Mukundan C, Gurish M F, Austen K F, Hechtman H B, Friend D S
Department of Surgery, Brigham and Women's Hospital, and Harvard Medical School, Boston, Massachusetts, USA.
J Histochem Cytochem. 2001 Aug;49(8):1055-6. doi: 10.1177/002215540104900813.
We have observed extensive mast cell degranulation in the reperfused hindlimb muscle of the mouse, accompanied by pathological changes within the muscle. As quantitated by the tissue:blood (125)I permeability ratio, both the hindlimbs and lungs exhibited a significant increment in permeability during hindlimb reperfusion. In lungs of the same mice, mast cell-derived chymase mMCP-1 coats alveolar macrophages, an event noted by us in acid-induced direct lung injury. Mast cells in the lung contain mMCP-1, whereas those in the muscle do not. Neither extensive muscle injury nor an increased pulmonary permeability index occurs in the mast cell-deficient W/W(v) mice. We conclude that the mast cell is a key mediator in both local ischemia-reperfusion injury (I-R) of muscle and consequent remote lung injury.

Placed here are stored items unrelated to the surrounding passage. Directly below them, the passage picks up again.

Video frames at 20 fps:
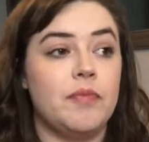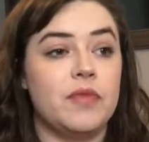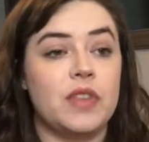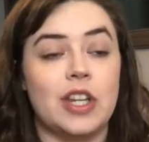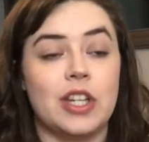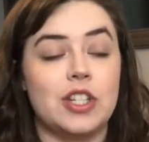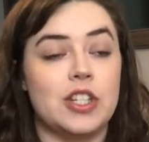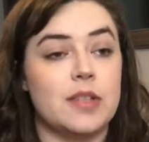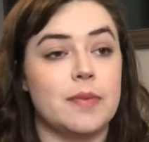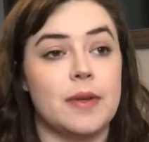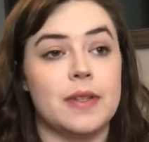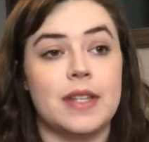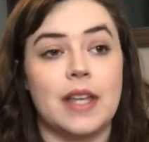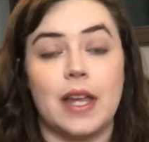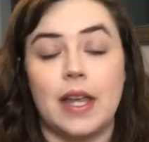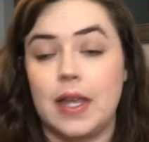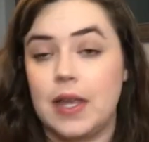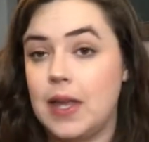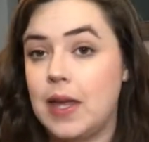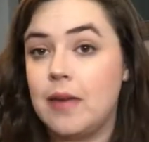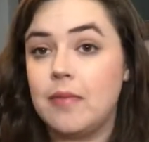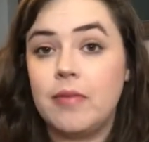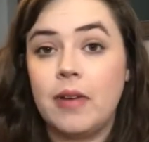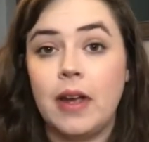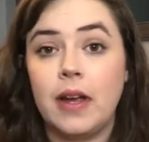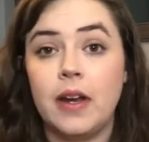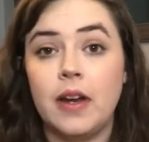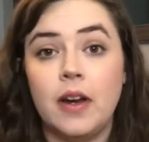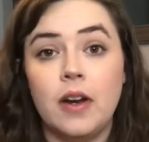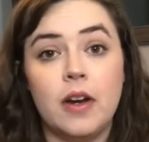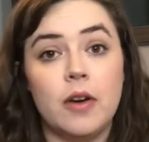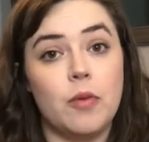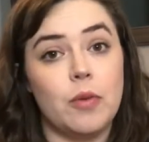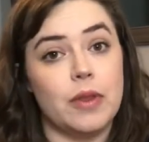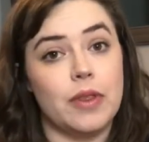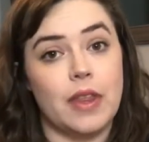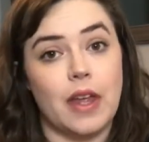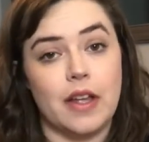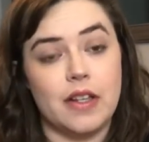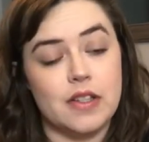It just smells like a campfire
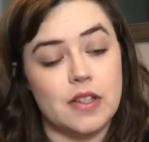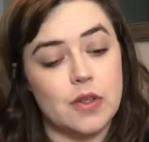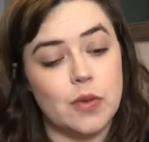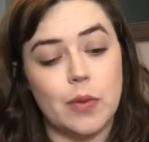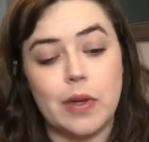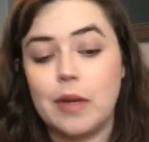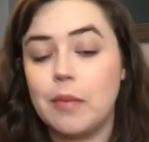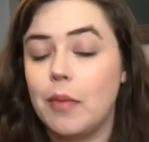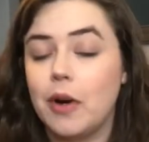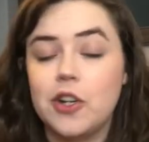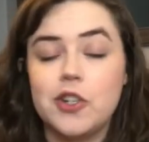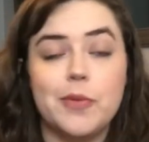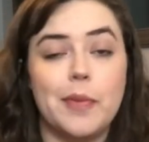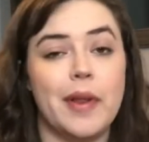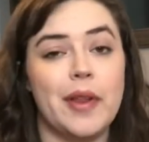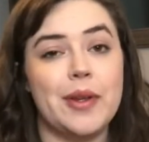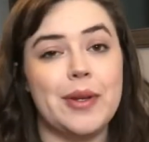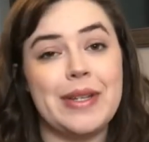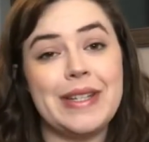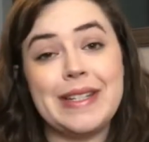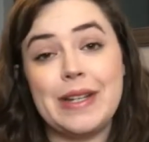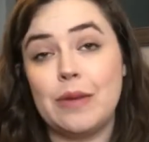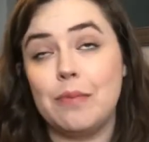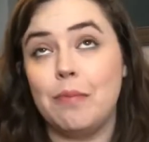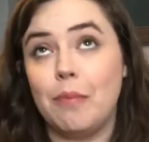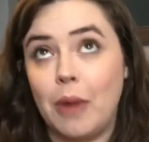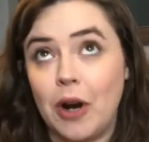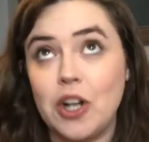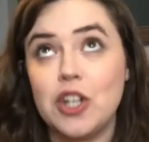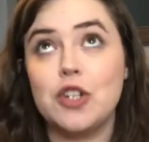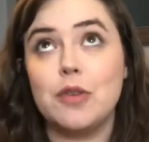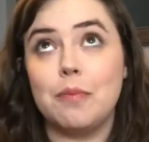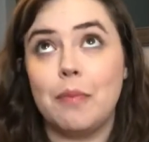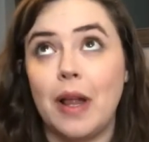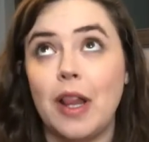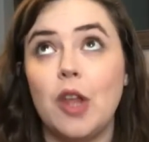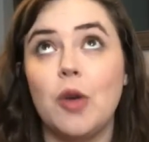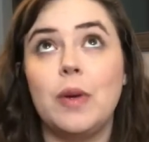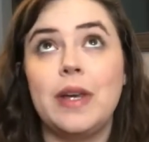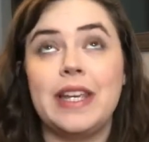with that sweet
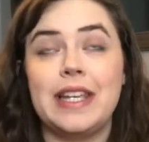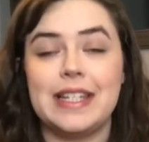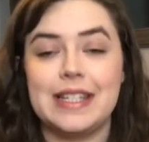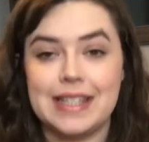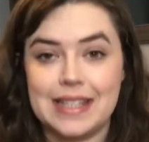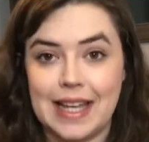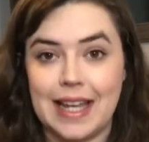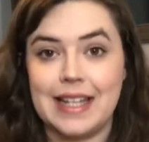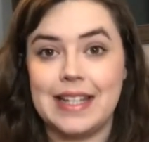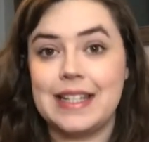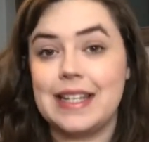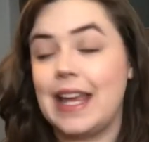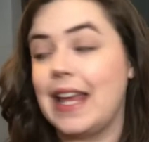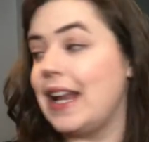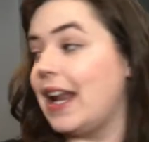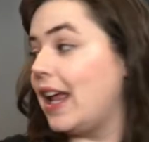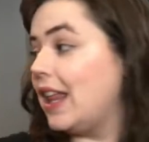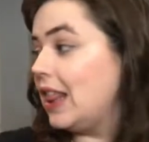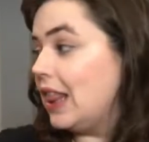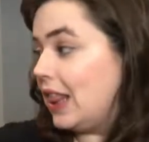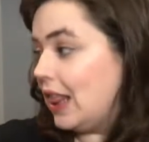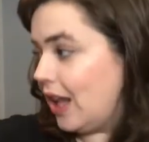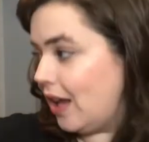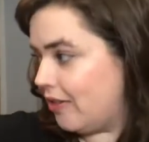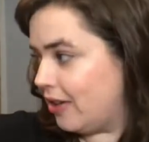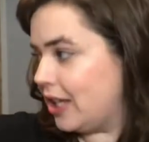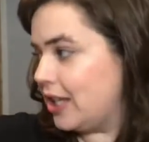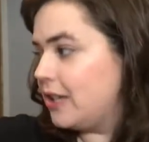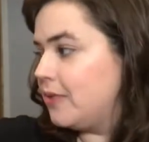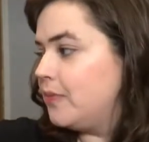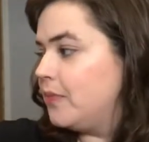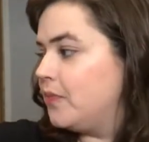marshmallowy scent, and I love it.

我们观察到小鼠再灌注后肢肌肉中有广泛的肥大细胞脱颗粒现象,同时肌肉内伴有病理变化。通过组织:血液(125)I通透性比值定量分析,后肢再灌注期间后肢和肺部的通透性均显著增加。在同一小鼠的肺部,肥大细胞衍生的糜酶mMCP-1覆盖肺泡巨噬细胞,这是我们在酸诱导的直接肺损伤中注意到的现象。肺中的肥大细胞含有mMCP-1,而肌肉中的肥大细胞则不含。肥大细胞缺陷型W/W(v)小鼠既未出现广泛的肌肉损伤,也未出现肺通透性指数增加的情况。我们得出结论,肥大细胞是肌肉局部缺血再灌注损伤(I-R)及随之而来的远程肺损伤的关键介质。